**Task brief**
Reproduce the entire listing exactly. Leave the pictures out.

**Material for the task**
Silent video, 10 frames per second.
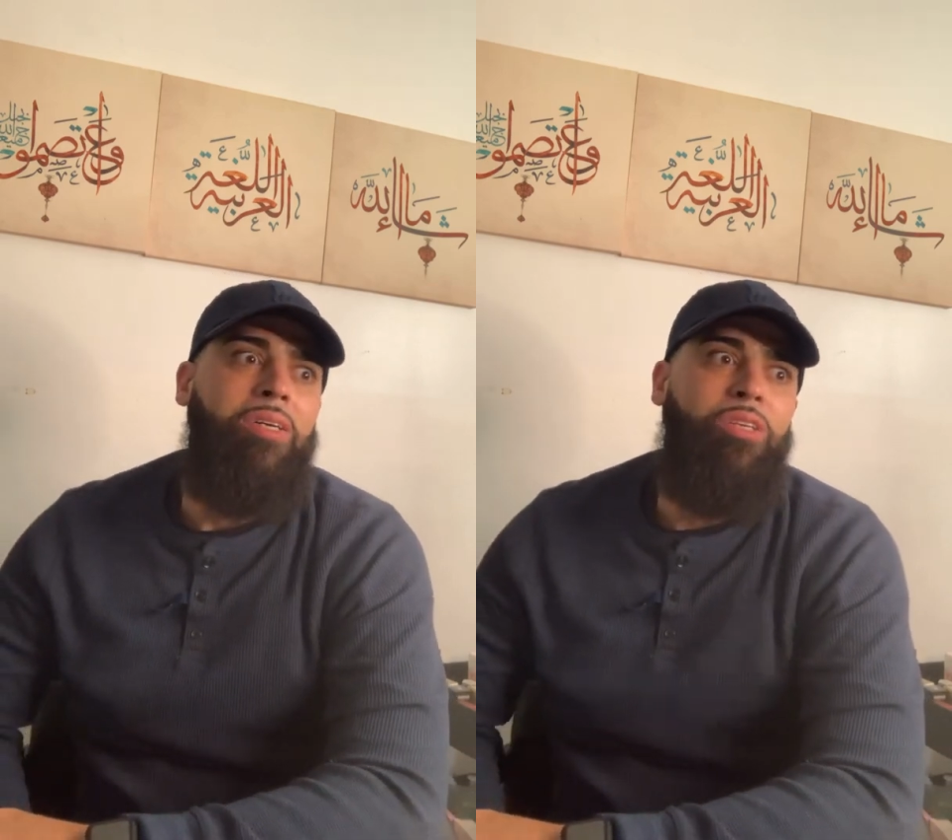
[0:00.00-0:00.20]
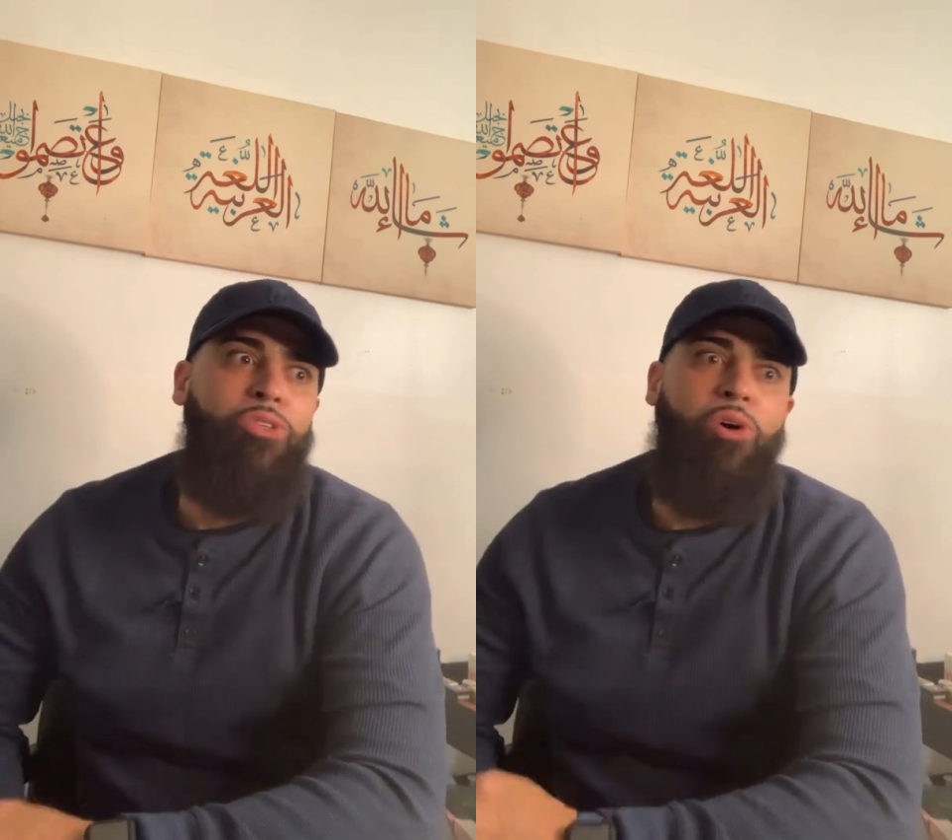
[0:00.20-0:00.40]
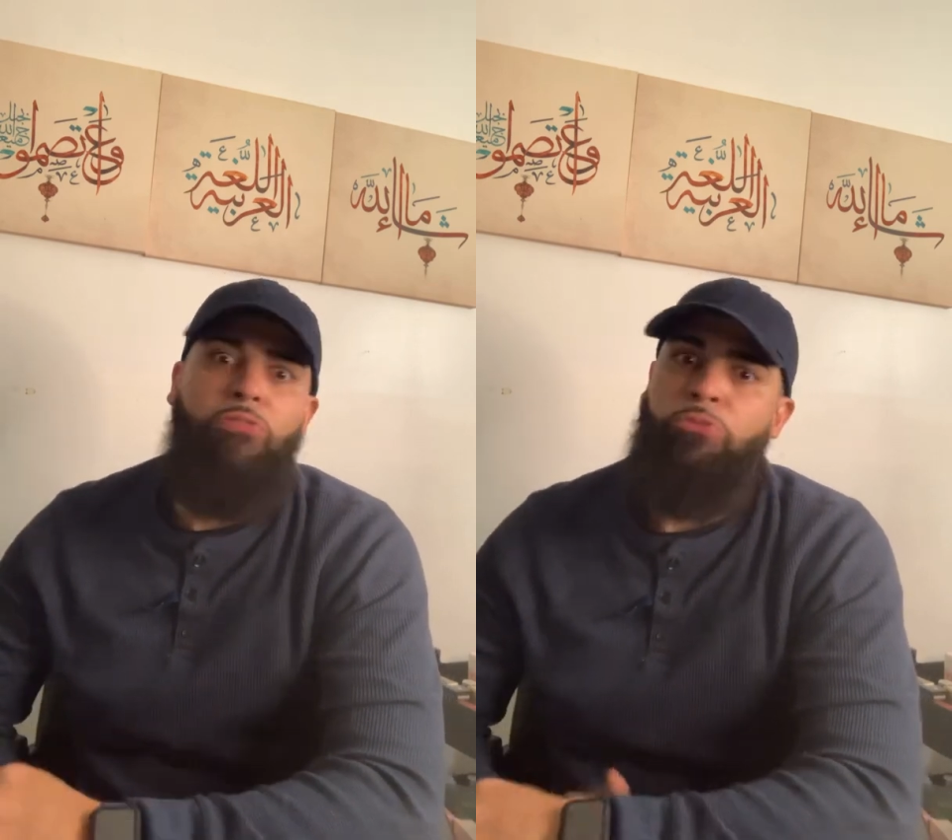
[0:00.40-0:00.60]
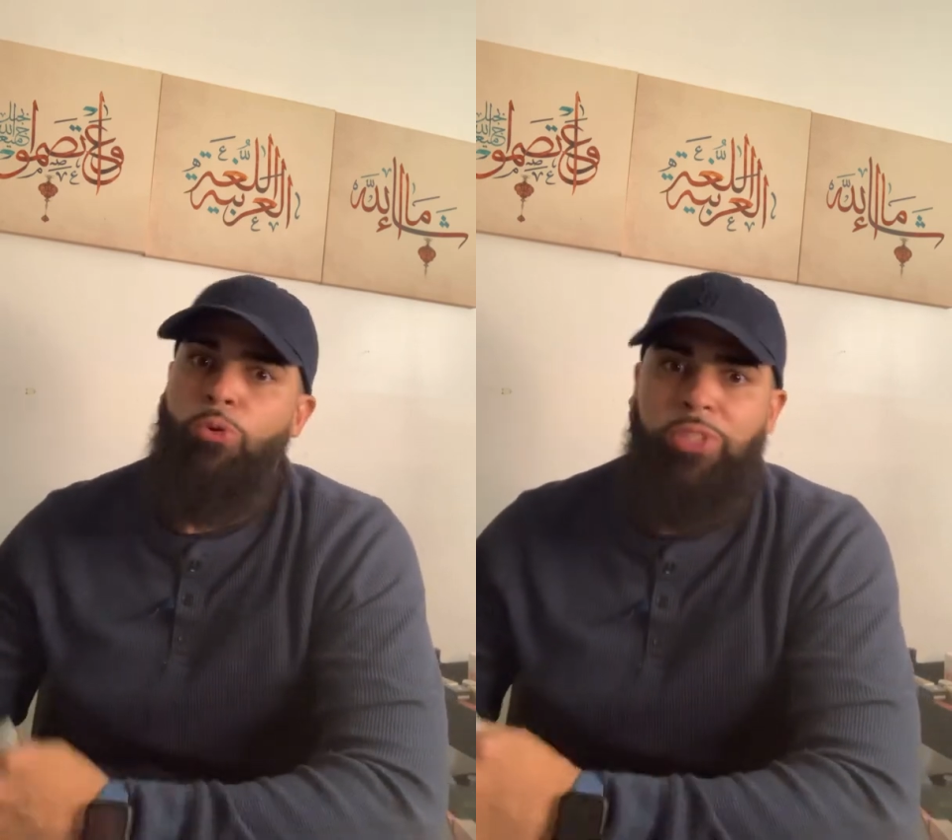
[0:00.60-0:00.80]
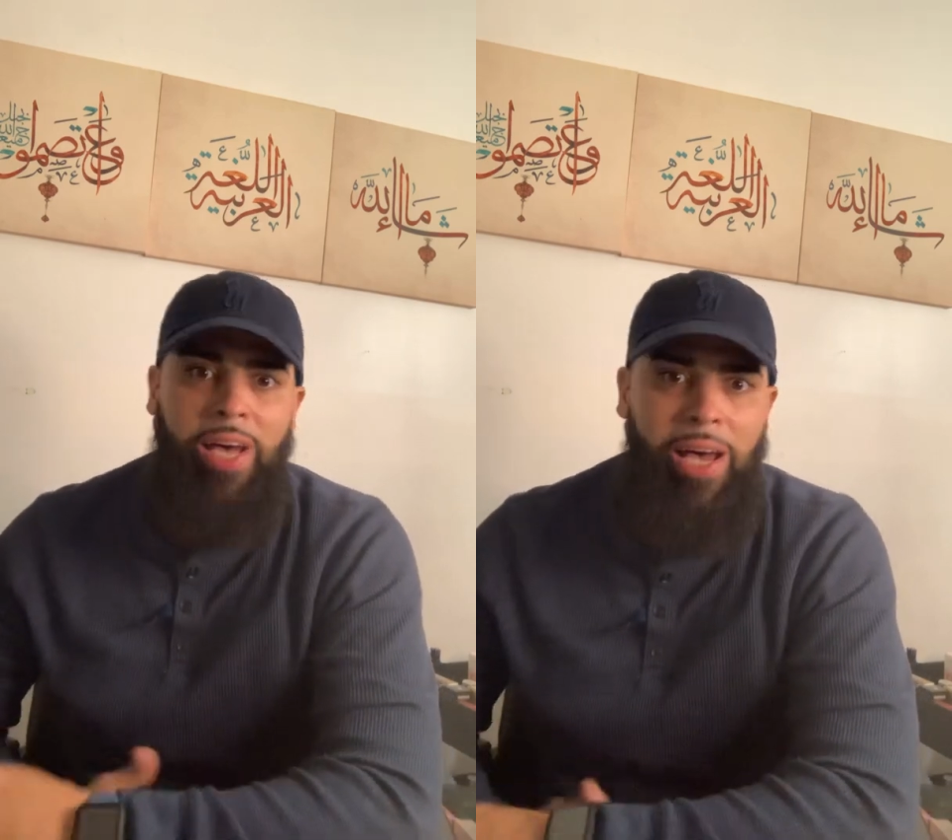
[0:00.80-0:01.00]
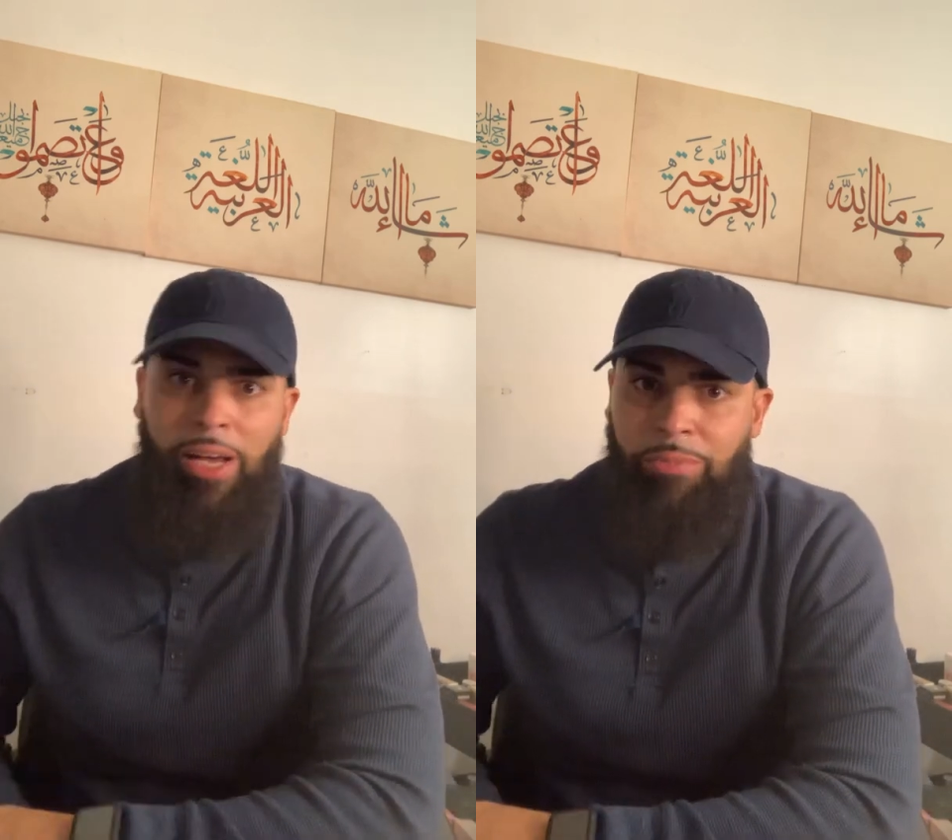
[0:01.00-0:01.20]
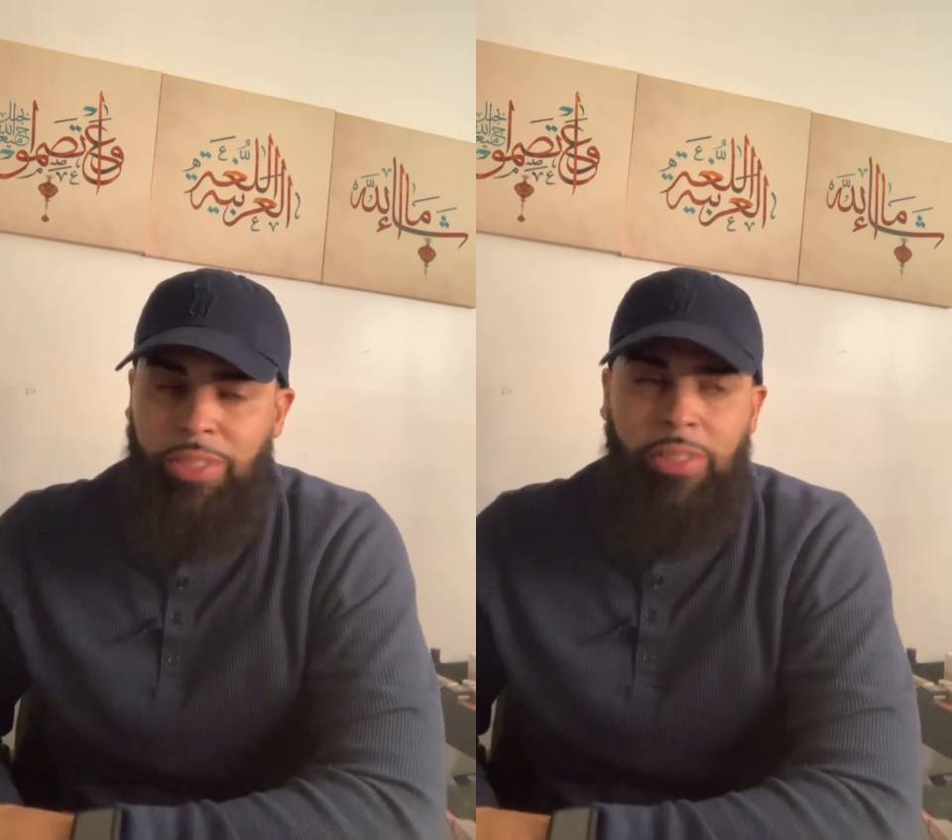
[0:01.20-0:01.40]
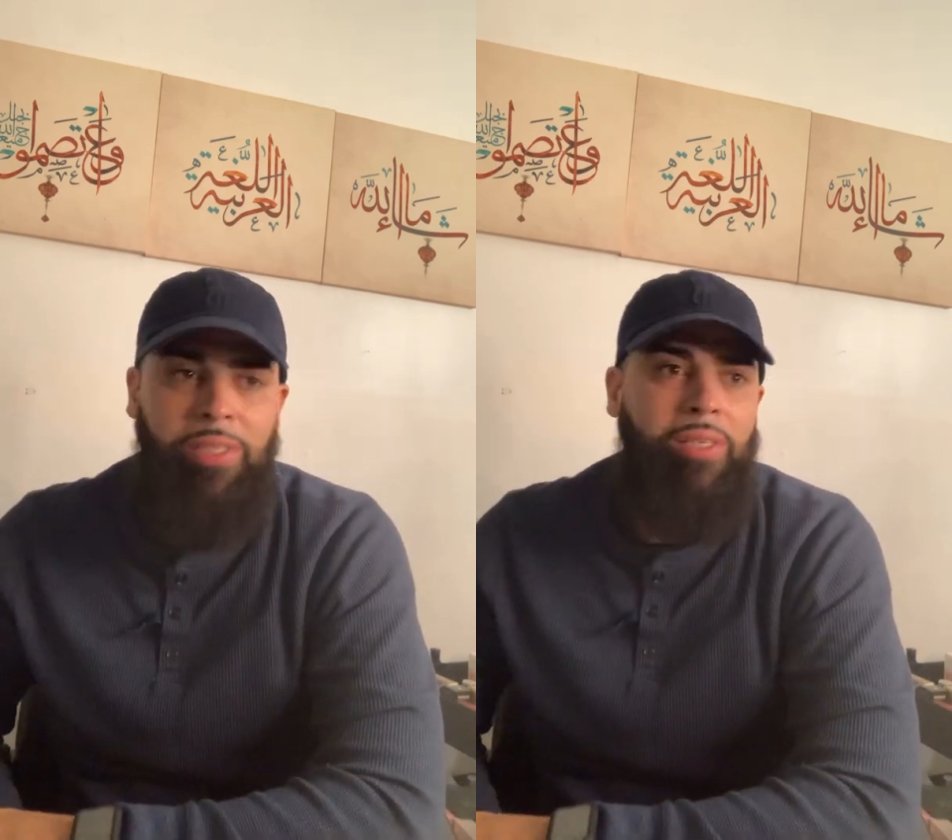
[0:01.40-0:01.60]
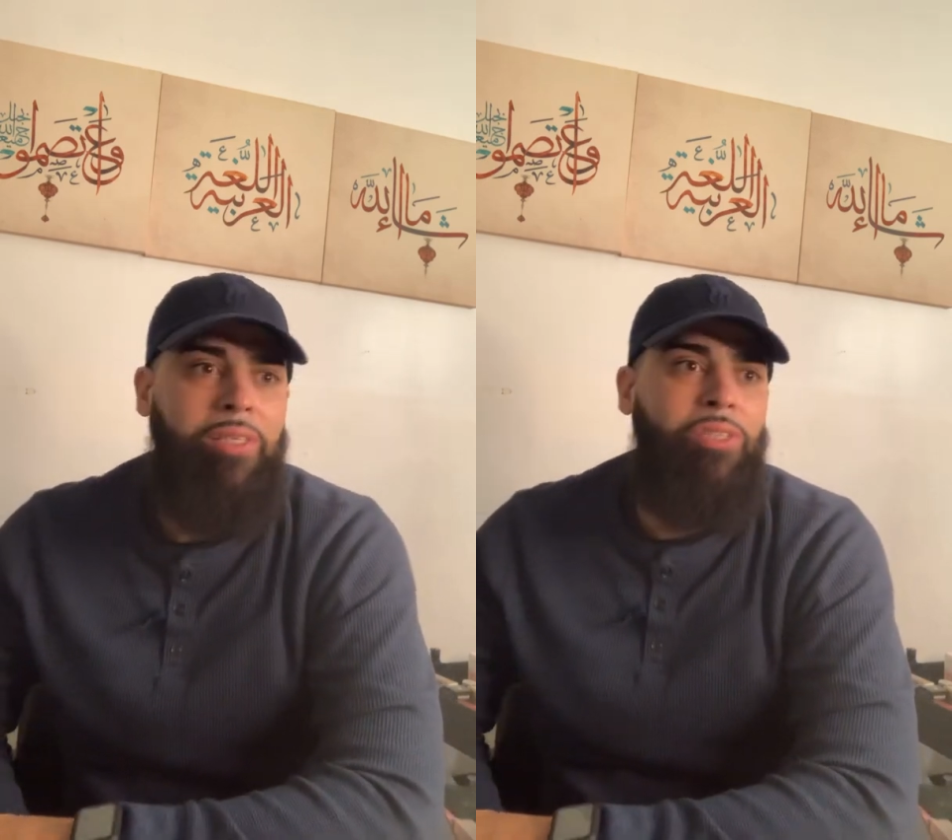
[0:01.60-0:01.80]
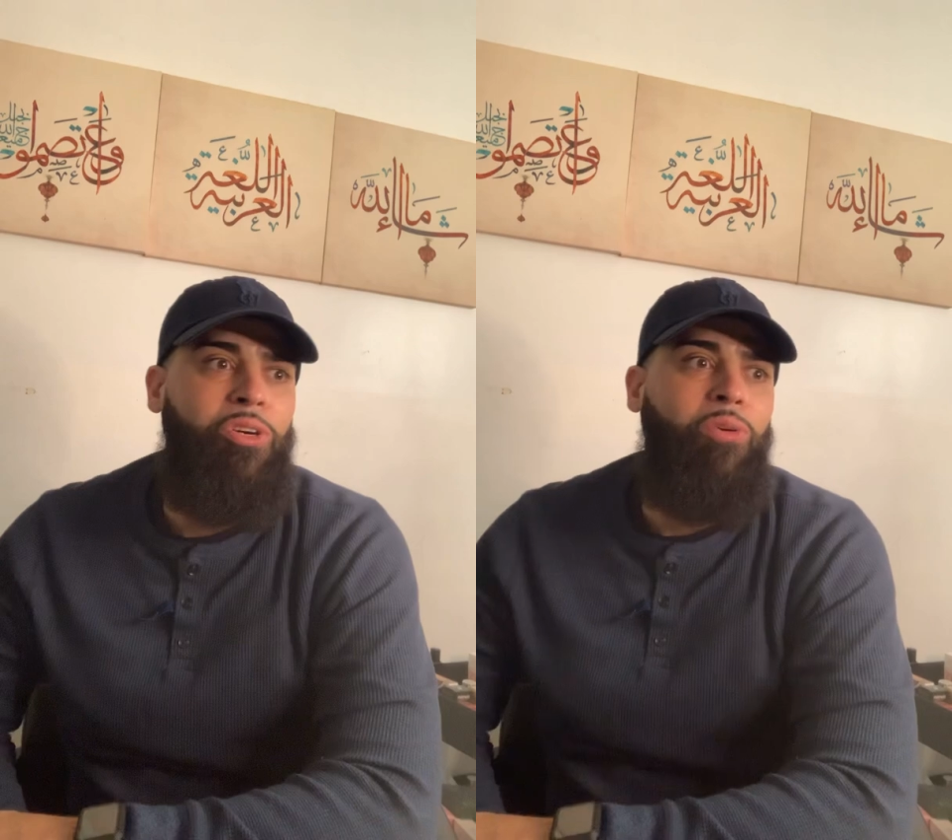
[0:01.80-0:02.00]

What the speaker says: a few times, and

**Exercise result**
Silent video, 10 frames per second.
[0:00.00-0:00.20]
[0:00.20-0:00.40]
[0:00.40-0:00.60]
[0:00.60-0:00.80]
[0:00.80-0:01.00]
[0:01.00-0:01.20]
[0:01.20-0:01.40]
[0:01.40-0:01.60]
[0:01.60-0:01.80]
[0:01.80-0:02.00]

What the speaker says: a few times, and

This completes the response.